Born in the small Belgian town of Neerpelt at the end of the 60s, Raf Simons was brought forth in an era of reformation. The decade that followed was seen as a period of swift cultural transformation and structural change - the turning point from a post-war society to a world “after the boom”, a caesura, an era that would mold Raf’s future. As the world shifted from industrialism to the world we know today, Simons spent most of his youth in a record store soaking up the sounds of Joy Division, Kraftwerk, and Black Flag. He’d absorb what was presented to him and translate it into a physical craft, sewing the regalia of his favorite musical acts onto his clothing.
Once done with secondary school, Simons moved to Genk to study Industrial and Furniture design at the LUCA school of arts.

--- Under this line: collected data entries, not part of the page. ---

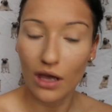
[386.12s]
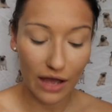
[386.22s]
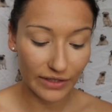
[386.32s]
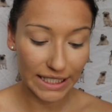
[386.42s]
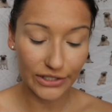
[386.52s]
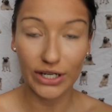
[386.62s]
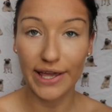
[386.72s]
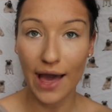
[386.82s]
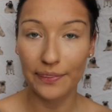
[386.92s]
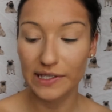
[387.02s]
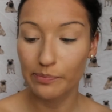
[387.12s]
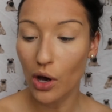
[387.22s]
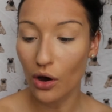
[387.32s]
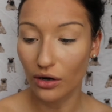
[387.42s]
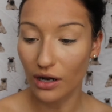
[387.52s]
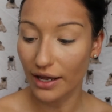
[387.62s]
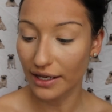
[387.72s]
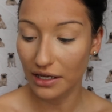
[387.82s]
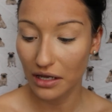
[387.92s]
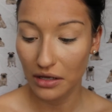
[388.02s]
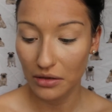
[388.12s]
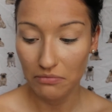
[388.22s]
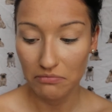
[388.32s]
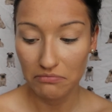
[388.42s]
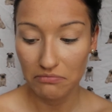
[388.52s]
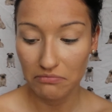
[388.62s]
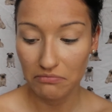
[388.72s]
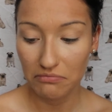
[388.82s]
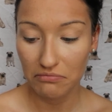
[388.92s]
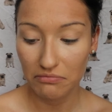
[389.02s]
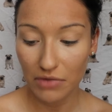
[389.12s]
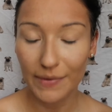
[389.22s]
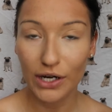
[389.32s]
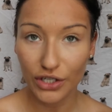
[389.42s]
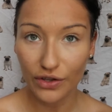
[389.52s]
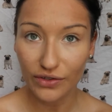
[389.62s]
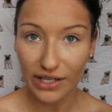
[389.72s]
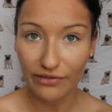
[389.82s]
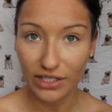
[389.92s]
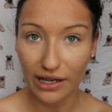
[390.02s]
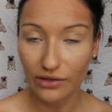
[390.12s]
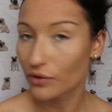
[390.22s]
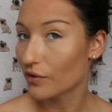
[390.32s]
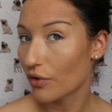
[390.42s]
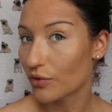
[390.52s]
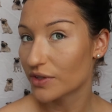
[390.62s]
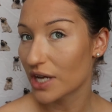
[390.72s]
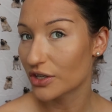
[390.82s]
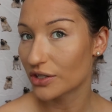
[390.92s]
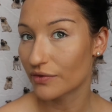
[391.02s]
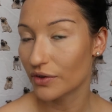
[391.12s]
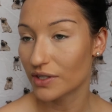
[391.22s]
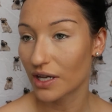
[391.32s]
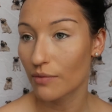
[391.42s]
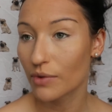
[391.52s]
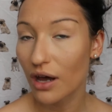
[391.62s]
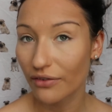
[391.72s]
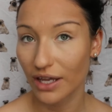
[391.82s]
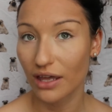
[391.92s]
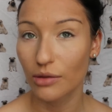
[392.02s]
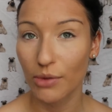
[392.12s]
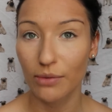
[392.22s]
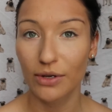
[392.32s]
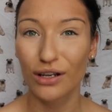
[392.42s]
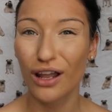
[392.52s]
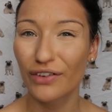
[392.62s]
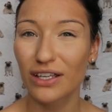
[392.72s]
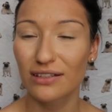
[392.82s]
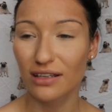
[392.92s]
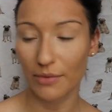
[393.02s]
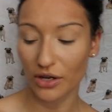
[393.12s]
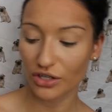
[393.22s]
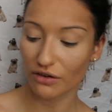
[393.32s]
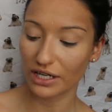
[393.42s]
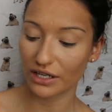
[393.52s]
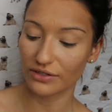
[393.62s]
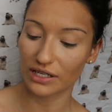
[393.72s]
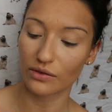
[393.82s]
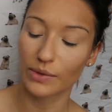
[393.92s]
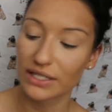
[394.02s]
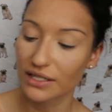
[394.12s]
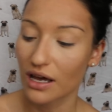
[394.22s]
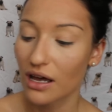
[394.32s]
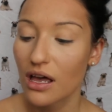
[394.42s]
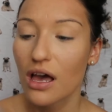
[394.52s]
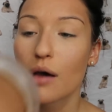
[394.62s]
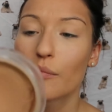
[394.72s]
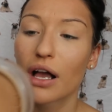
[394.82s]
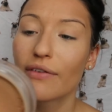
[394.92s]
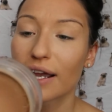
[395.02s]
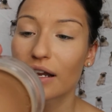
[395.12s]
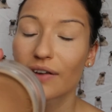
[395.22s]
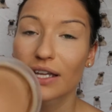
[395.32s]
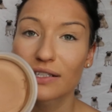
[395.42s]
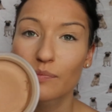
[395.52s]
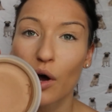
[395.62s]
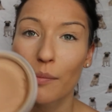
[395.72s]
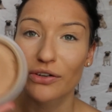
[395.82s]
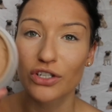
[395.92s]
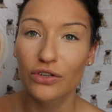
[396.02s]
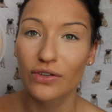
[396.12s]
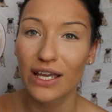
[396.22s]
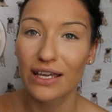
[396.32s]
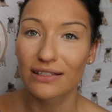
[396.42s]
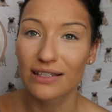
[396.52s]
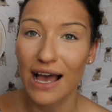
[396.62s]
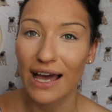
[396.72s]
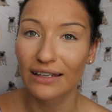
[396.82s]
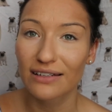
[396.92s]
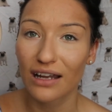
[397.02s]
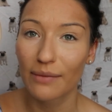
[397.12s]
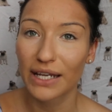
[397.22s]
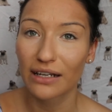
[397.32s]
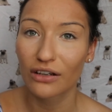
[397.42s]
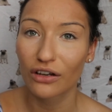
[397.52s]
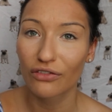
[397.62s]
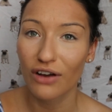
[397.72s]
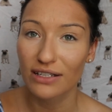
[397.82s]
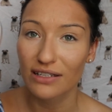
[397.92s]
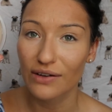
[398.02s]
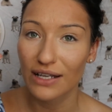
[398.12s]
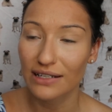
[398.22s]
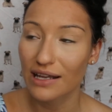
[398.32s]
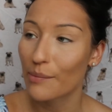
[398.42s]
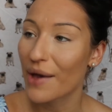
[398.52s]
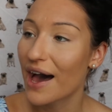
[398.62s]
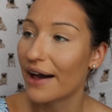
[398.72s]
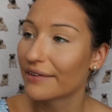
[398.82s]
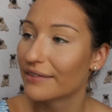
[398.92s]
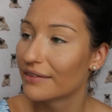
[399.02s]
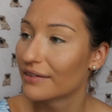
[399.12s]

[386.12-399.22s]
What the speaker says: I've literally had this pot like, I mean I don't use it every day, I sort of go through stages of using it. I'm loving it at the moment, love it in summer, I don't really use it in the winter, but I reckon I've had this pot about 2 years and I mean Girlfriend still hasn't hit pan.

During his final year at LUCA, Simons would become acquainted with Walter Van Beirendonck of the Antwerp Six. It was at this time that Van Beirendonck took Simons in as an intern for his eponymous label However, Simons did not work with clothes but rather constructed perfume bottles, runway sets, and other oddities for Walter.

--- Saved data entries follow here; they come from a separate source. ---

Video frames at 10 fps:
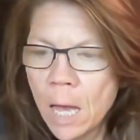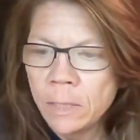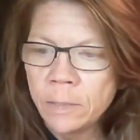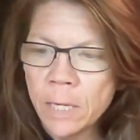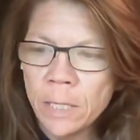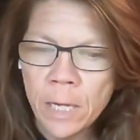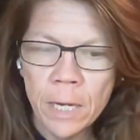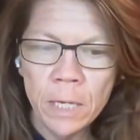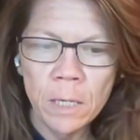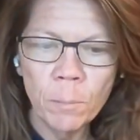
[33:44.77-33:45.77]
and
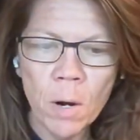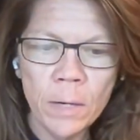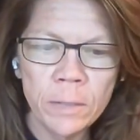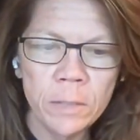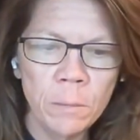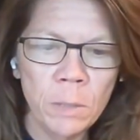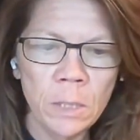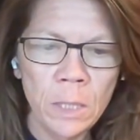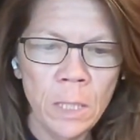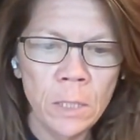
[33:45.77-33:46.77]
dedicating
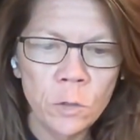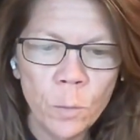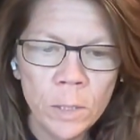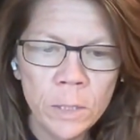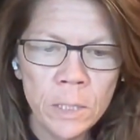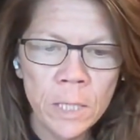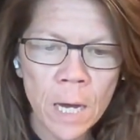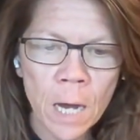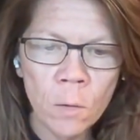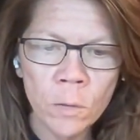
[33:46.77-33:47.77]
approximately
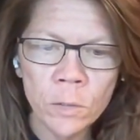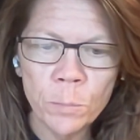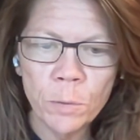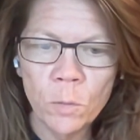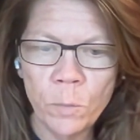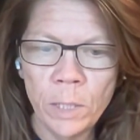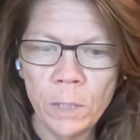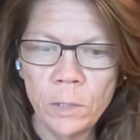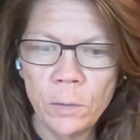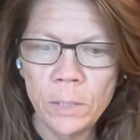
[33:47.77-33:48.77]
20 hours per
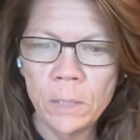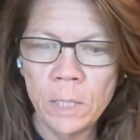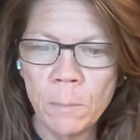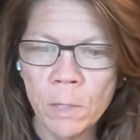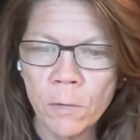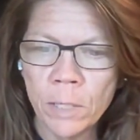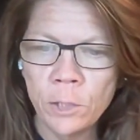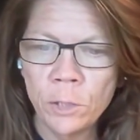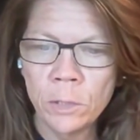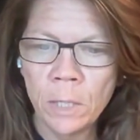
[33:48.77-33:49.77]
week to his
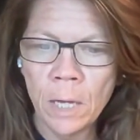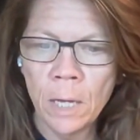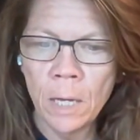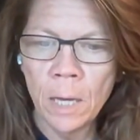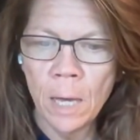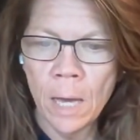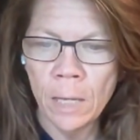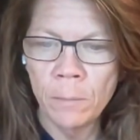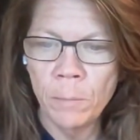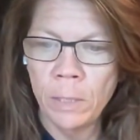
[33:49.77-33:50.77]
immigration
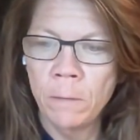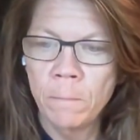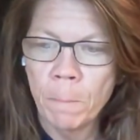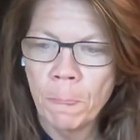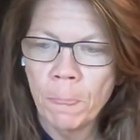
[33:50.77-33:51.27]
admin,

In the summer of 1990, Van Beirndonck and Simons traveled to Paris for Paris Fashion Week. During his stay, Simons was exposed to the runway presentations of fellow Antwerp Six members, but it was the runway show of Martin Margiela that struck a chord with Simons. Upon his return, he began to design his own clothes, using his adolescence and subcultural identities as a guiding point for what would become one of the largest avant-garde labels in the world.
Over the course of 27 years, Raf Simons has constructed a universe centered around the revolutionary spark of adolescence, a spark that still lives with many of his followers today.